Screens Overview & Key Concepts

Designing with Screens

What is a screen?

Indigo Studio screens help you design the visual composition of graphical user interfaces (GUIs) as if you were working with static mockups or wireframes, but also allowing you to include behavior through the use of interactions. So, you can create interactive prototypes without coding. Prototypes are particularly good to analyze requirements, collect user feedback, and quickly visualize behavior and possibilities.

Screens can be described as specialized GUIs representing a whole device screen or application window, which include screen elements and interactions for those elements.

When prototyping, you may use other names though, like Page, Dialog, Window, or View.

Key concepts

The basics

These concepts are the basis of Indigo screens.

  • Viewport
    Visible frame for your screen. It allows defining target devices.

  • Canvas
    Visible area for your screen. Together with the viewport, it helps define scrolling/panning.

  • Screen elements
    Visual building blocks that combine to make up a screen.

  • Interactions
    Actions initiated by a user which cause either changes in the screen or navigation.

  • Animations
    Changes to the screen designed to occur over time.

  • States
    The resting point of the screen as it waits for user actions—the configuration of a UI between interactions.

  • Navigation
    Change from one screen to another or to an external URL.

Viewport

The viewport defines the visible area when you load a screen in preview or the player. Indigo provides preset viewports for targeting browsers or popular mobile devices. You can select them from the Platform Picker.

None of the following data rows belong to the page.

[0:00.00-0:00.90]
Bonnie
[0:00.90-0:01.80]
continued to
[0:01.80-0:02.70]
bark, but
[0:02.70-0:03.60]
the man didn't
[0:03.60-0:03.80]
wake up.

Browser, phone, and tablet viewports add a chrome around the screen in the designer. Phone and tablet viewports add their chrome when viewing the prototype in a browser as well.

Using the Platform properties panel you can change the transparency of the chrome in the designer and the orientation of your device. The viewport size is also customizable for platforms different from iOS phones and tablets.

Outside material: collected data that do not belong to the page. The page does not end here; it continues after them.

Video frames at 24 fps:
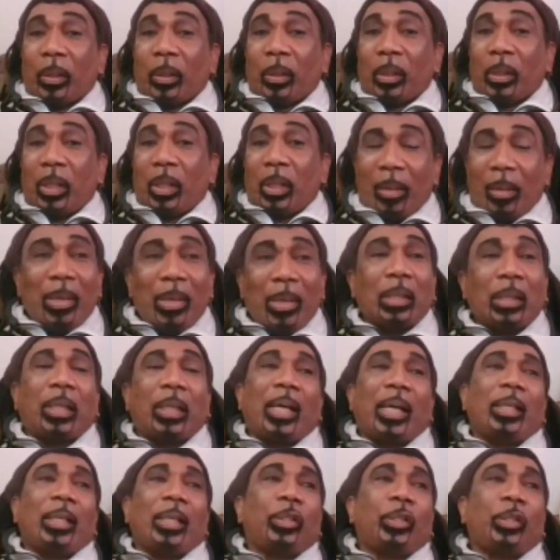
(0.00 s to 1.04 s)
Yeah, man,
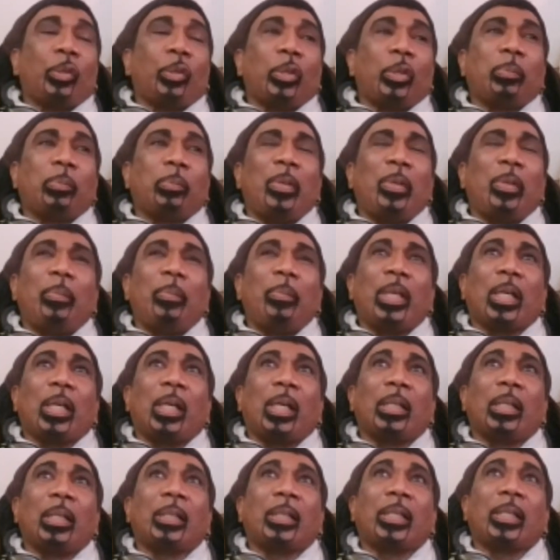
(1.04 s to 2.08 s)
Cali chose me
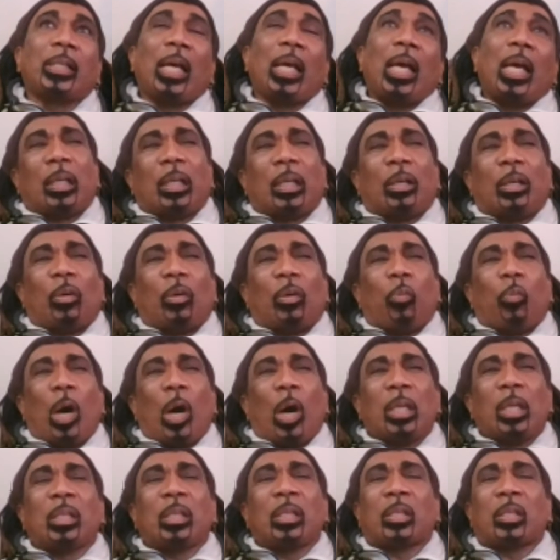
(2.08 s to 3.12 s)
because
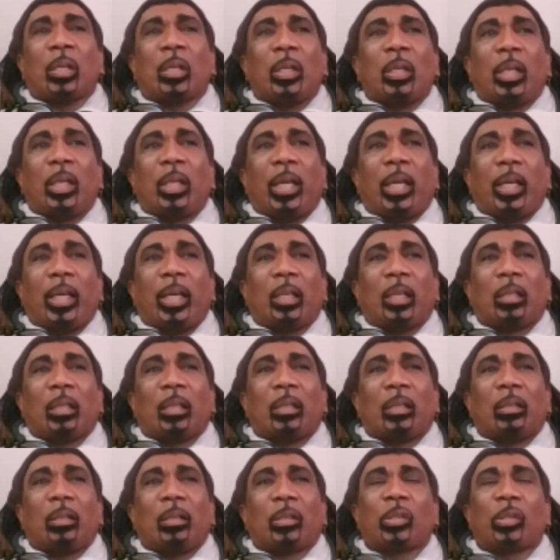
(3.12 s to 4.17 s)
one Sunday,
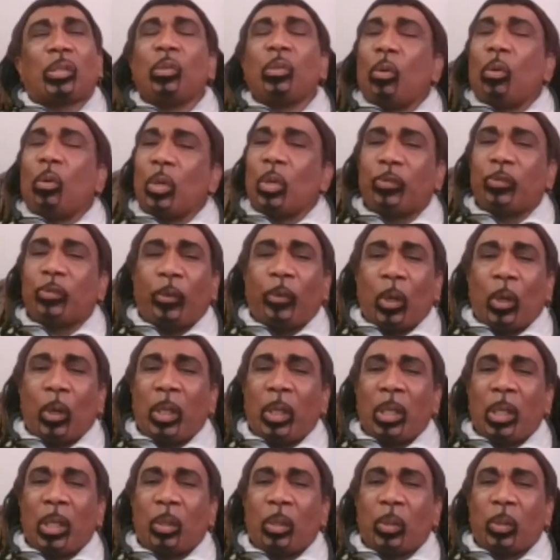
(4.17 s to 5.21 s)
snow was
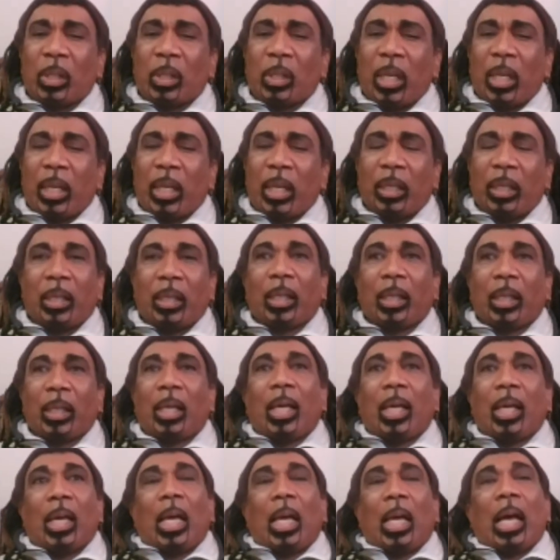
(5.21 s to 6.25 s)
falling outside.
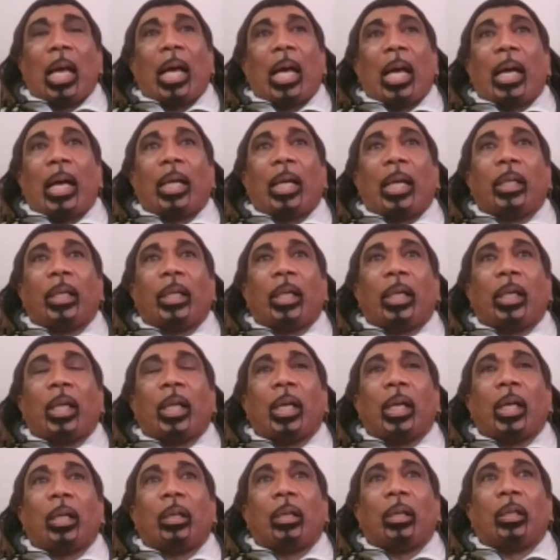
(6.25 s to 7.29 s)
And
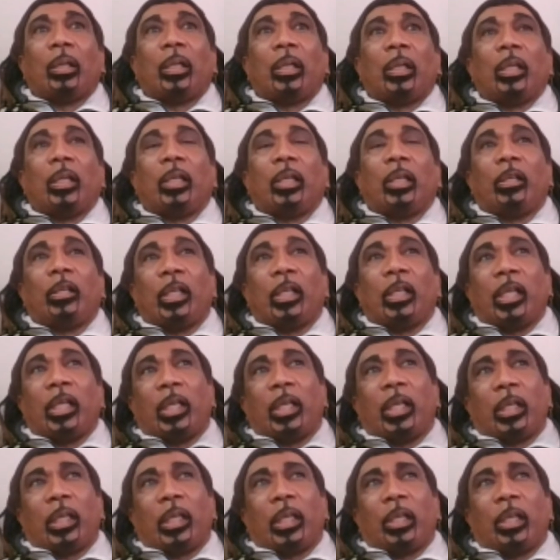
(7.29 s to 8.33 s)

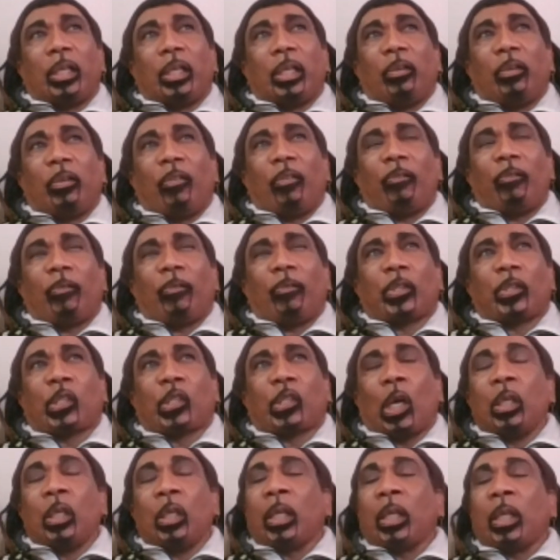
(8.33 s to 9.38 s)
the
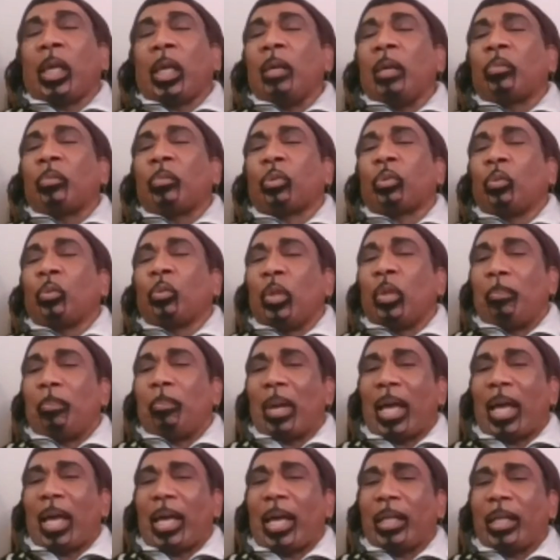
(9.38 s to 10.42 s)
sun came through the
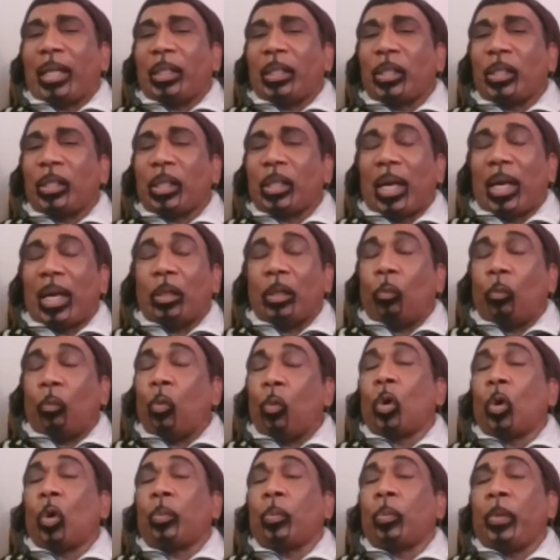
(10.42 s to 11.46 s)
blinds and
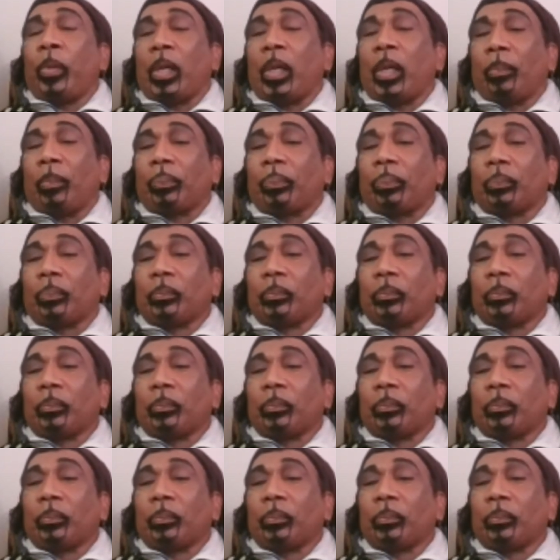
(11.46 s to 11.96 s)
woke me up.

For information on the Viewport, the Canvas, and the relationship between them, see Targeting Platforms and Screen Sizes.

Canvas

The canvas is all the visible area of your screen. When the canvas size is bigger than the viewport size, it enables scrolling/panning. To read about how to do this, see Simulating Scrolling and Panning .

The canvas properties are available from the Platform properties panel.

Screen elements

Indigo screen elements are user interface controls for creating prototypes. They are grouped in categories that include:

  • Layout
  • Common content
  • Lists & pickers
  • Shapes
  • Stencils
  • Annotations/markup

You can find elements in the toolbox in the screen designer.

Layers

Screen elements are organized in layers, so that there is a front/back relationship between them. You can use the Elements and Layers pane to see and manipulate the order of elements, their visibility, and their locked status.

For more, see the Hiding and Locking Elements topic.

Groups

Elements can be put together to form groups, which work as a single element.

To group elements, just select them and press CMD/CTRL+G, or use the Group These action in the Properties Panel.

Interactions

Interactions in Indigo happen when there's some user action on the screen elements. This can trigger screen changes (in-screen interaction) or navigation to another screen or URL.

You can find more information about how to add interactions in Adding Your First Interaction .

Animations

Animations are the result of extending the duration and/or start time of the changes caused by interactions. They allow you to make screen elements change over time. These changes can include moving, changing color or size, and fading in or out.

For a step by step guide on how to add animations, see Adding Animations to Your Interactions .

States

Every screen has an initial Start state, i.e. the initial configuration of the screen. Interactions with the existing elements will result in new states. A new state is the result of applying changes to the state it's based on, in response to some user action. For this reason, states in Indigo are incremental—they build upon each other.

Some user actions may trigger navigation between screens in the same project or to an external URL.

You can see navigation for each screen in its Interactions Explorer.

Also, screen to screen navigation within a project can be seen in the Project Home.